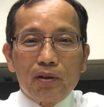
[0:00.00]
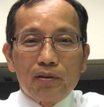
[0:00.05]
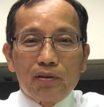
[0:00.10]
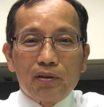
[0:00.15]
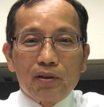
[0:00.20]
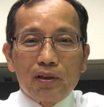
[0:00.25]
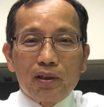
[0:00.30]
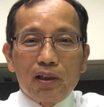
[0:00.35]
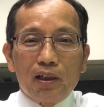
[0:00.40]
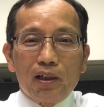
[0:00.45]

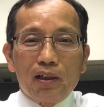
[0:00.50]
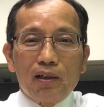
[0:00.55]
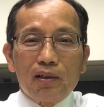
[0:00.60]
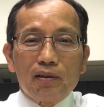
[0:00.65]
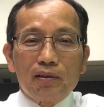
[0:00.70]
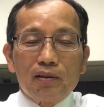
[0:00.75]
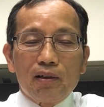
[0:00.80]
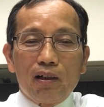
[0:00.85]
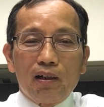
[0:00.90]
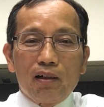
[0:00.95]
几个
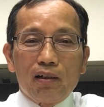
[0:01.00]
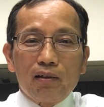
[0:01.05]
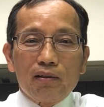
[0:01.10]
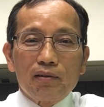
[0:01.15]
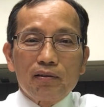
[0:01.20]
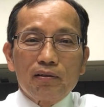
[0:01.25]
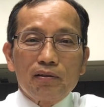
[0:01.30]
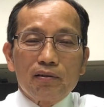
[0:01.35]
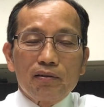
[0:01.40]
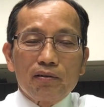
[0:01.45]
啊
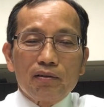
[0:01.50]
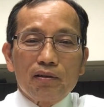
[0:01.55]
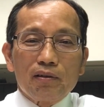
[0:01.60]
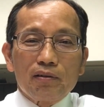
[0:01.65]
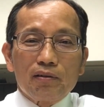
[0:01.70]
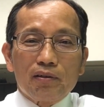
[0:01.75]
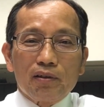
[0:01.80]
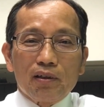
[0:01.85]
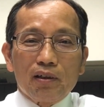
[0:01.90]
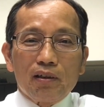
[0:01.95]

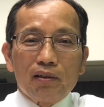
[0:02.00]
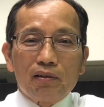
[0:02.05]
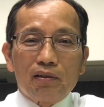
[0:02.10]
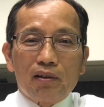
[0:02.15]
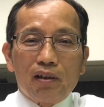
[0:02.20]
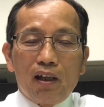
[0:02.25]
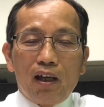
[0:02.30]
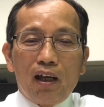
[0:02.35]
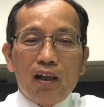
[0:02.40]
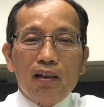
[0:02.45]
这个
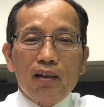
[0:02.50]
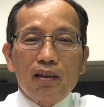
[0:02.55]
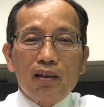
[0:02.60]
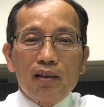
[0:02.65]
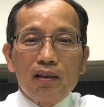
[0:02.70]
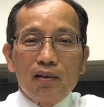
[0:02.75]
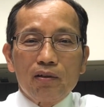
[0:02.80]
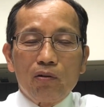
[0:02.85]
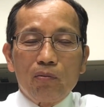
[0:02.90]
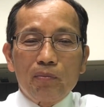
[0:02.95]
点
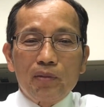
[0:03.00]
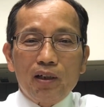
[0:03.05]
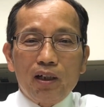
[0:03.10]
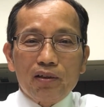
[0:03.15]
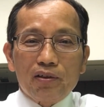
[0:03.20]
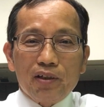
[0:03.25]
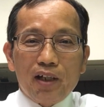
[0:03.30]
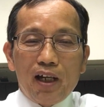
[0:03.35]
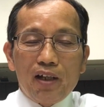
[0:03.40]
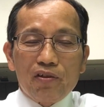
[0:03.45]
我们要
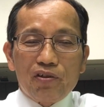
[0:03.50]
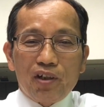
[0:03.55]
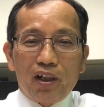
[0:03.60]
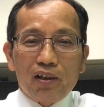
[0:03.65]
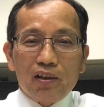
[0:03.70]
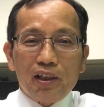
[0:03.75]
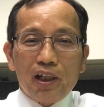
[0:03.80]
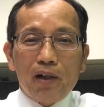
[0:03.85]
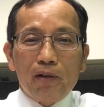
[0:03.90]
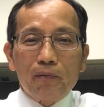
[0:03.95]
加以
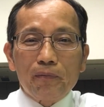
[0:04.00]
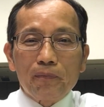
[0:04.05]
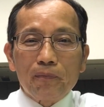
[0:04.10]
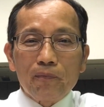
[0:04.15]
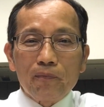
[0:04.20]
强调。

▶ _WHAT IS REQUIRED_:
First drop every picture, then print the data above exactly as it stands.

▶ _RESULT OF THIS EXERCISE_:
[0:00.00]
[0:00.05]
[0:00.10]
[0:00.15]
[0:00.20]
[0:00.25]
[0:00.30]
[0:00.35]
[0:00.40]
[0:00.45]

[0:00.50]
[0:00.55]
[0:00.60]
[0:00.65]
[0:00.70]
[0:00.75]
[0:00.80]
[0:00.85]
[0:00.90]
[0:00.95]
几个
[0:01.00]
[0:01.05]
[0:01.10]
[0:01.15]
[0:01.20]
[0:01.25]
[0:01.30]
[0:01.35]
[0:01.40]
[0:01.45]
啊
[0:01.50]
[0:01.55]
[0:01.60]
[0:01.65]
[0:01.70]
[0:01.75]
[0:01.80]
[0:01.85]
[0:01.90]
[0:01.95]

[0:02.00]
[0:02.05]
[0:02.10]
[0:02.15]
[0:02.20]
[0:02.25]
[0:02.30]
[0:02.35]
[0:02.40]
[0:02.45]
这个
[0:02.50]
[0:02.55]
[0:02.60]
[0:02.65]
[0:02.70]
[0:02.75]
[0:02.80]
[0:02.85]
[0:02.90]
[0:02.95]
点
[0:03.00]
[0:03.05]
[0:03.10]
[0:03.15]
[0:03.20]
[0:03.25]
[0:03.30]
[0:03.35]
[0:03.40]
[0:03.45]
我们要
[0:03.50]
[0:03.55]
[0:03.60]
[0:03.65]
[0:03.70]
[0:03.75]
[0:03.80]
[0:03.85]
[0:03.90]
[0:03.95]
加以
[0:04.00]
[0:04.05]
[0:04.10]
[0:04.15]
[0:04.20]
强调。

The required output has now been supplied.